## Material for the task
※

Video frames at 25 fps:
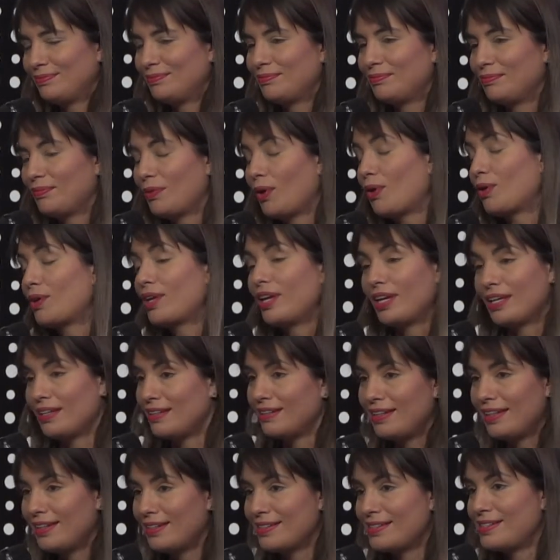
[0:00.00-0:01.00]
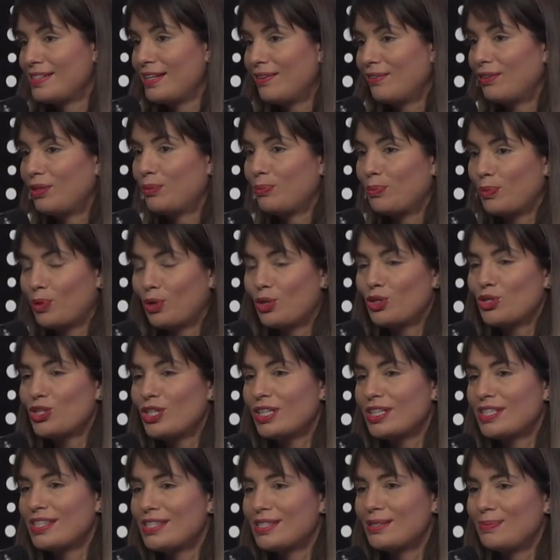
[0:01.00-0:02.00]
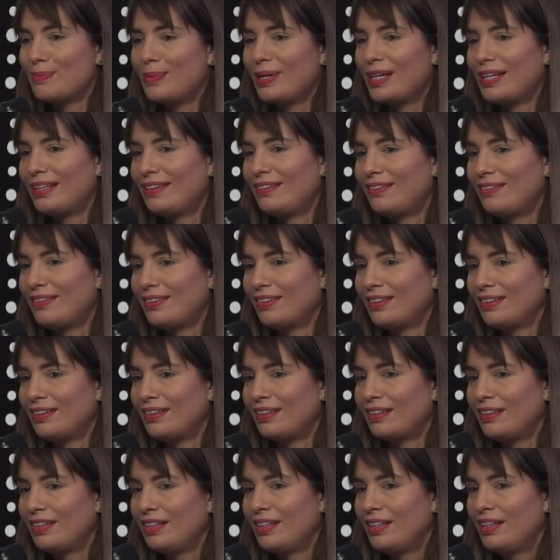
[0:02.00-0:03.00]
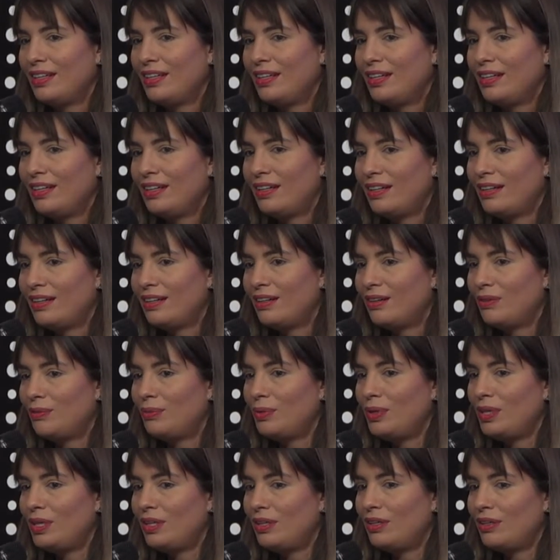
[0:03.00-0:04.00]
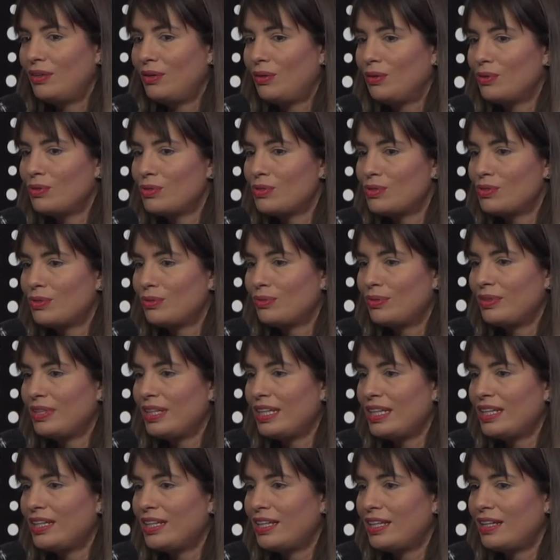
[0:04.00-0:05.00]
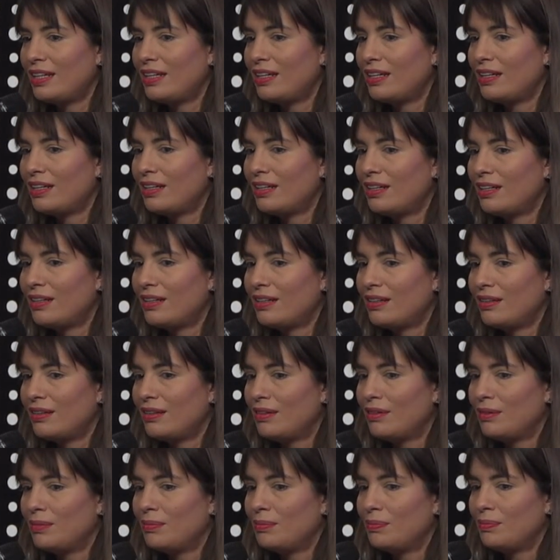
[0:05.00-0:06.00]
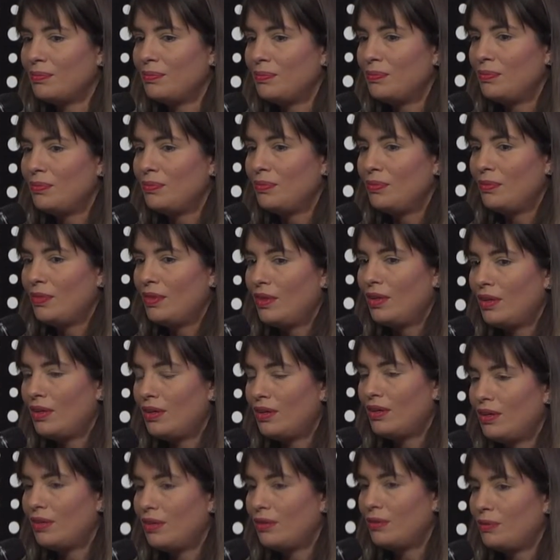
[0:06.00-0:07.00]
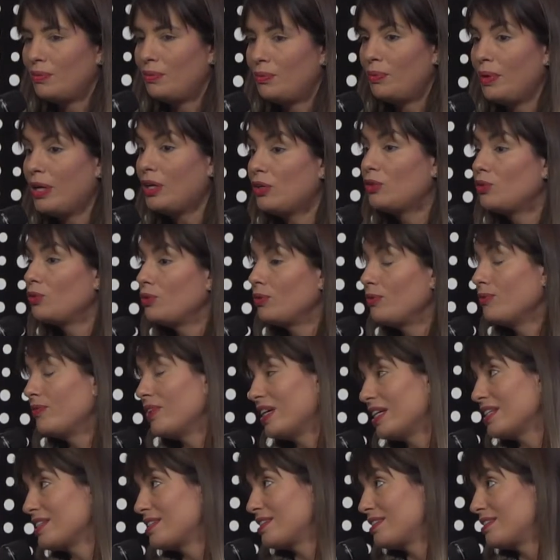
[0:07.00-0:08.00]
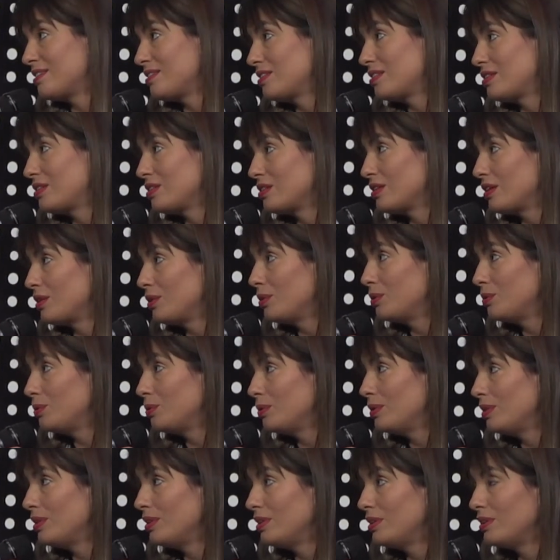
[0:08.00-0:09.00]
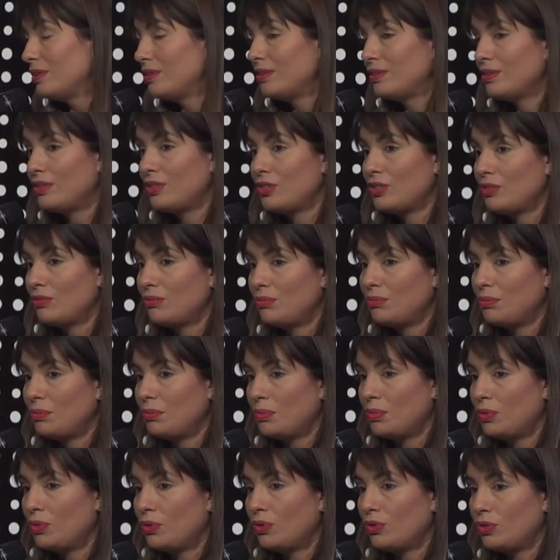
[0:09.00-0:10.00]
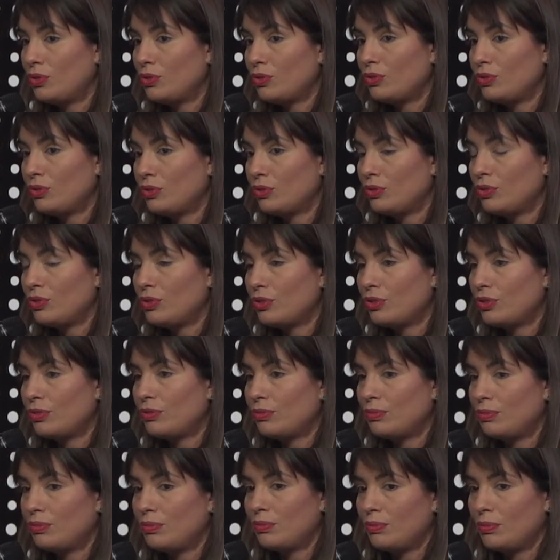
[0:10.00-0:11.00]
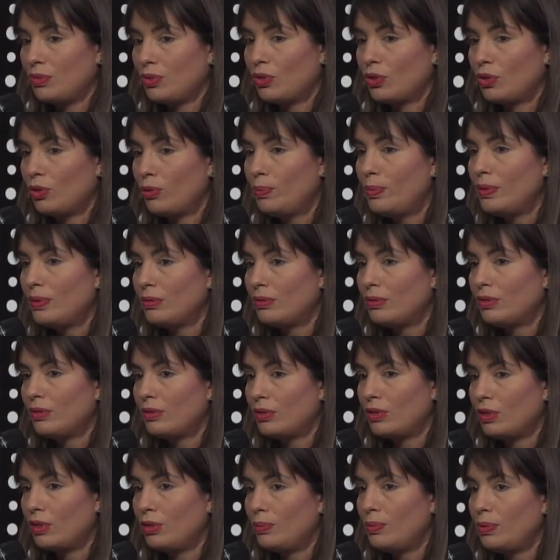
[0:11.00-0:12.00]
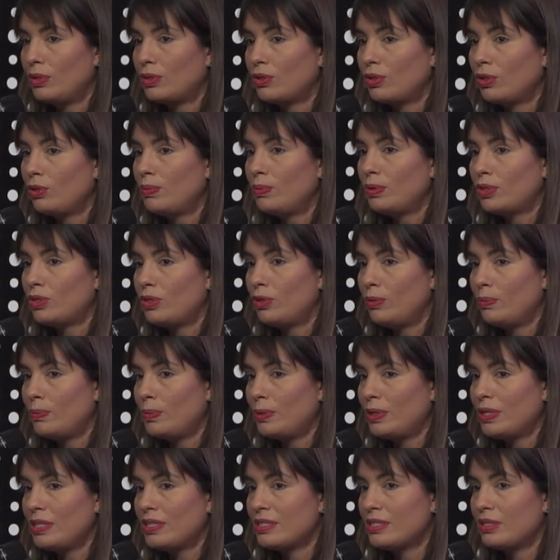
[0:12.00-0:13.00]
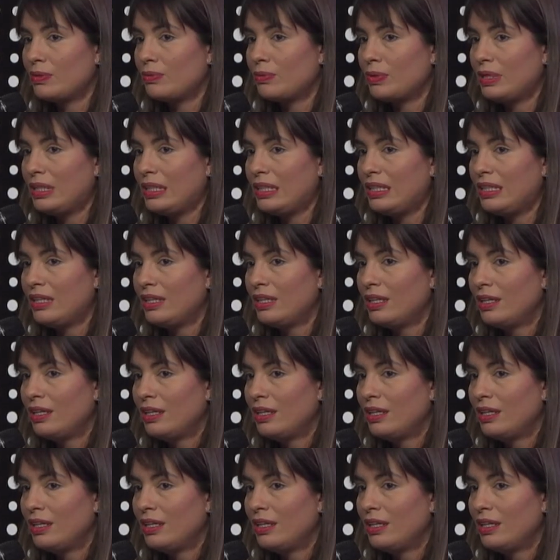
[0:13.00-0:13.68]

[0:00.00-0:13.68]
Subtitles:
okay, there are several projects, but we are also thinking where to invest. So on the global companies are really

※

The lines wanted run from the line containing "[0:00.00-0:01.00]" through the end of the entries; return them exactly, both ends included, and keep pictures out.

## Response to this exercise
[0:00.00-0:01.00]
[0:01.00-0:02.00]
[0:02.00-0:03.00]
[0:03.00-0:04.00]
[0:04.00-0:05.00]
[0:05.00-0:06.00]
[0:06.00-0:07.00]
[0:07.00-0:08.00]
[0:08.00-0:09.00]
[0:09.00-0:10.00]
[0:10.00-0:11.00]
[0:11.00-0:12.00]
[0:12.00-0:13.00]
[0:13.00-0:13.68]

[0:00.00-0:13.68]
Subtitles:
okay, there are several projects, but we are also thinking where to invest. So on the global companies are really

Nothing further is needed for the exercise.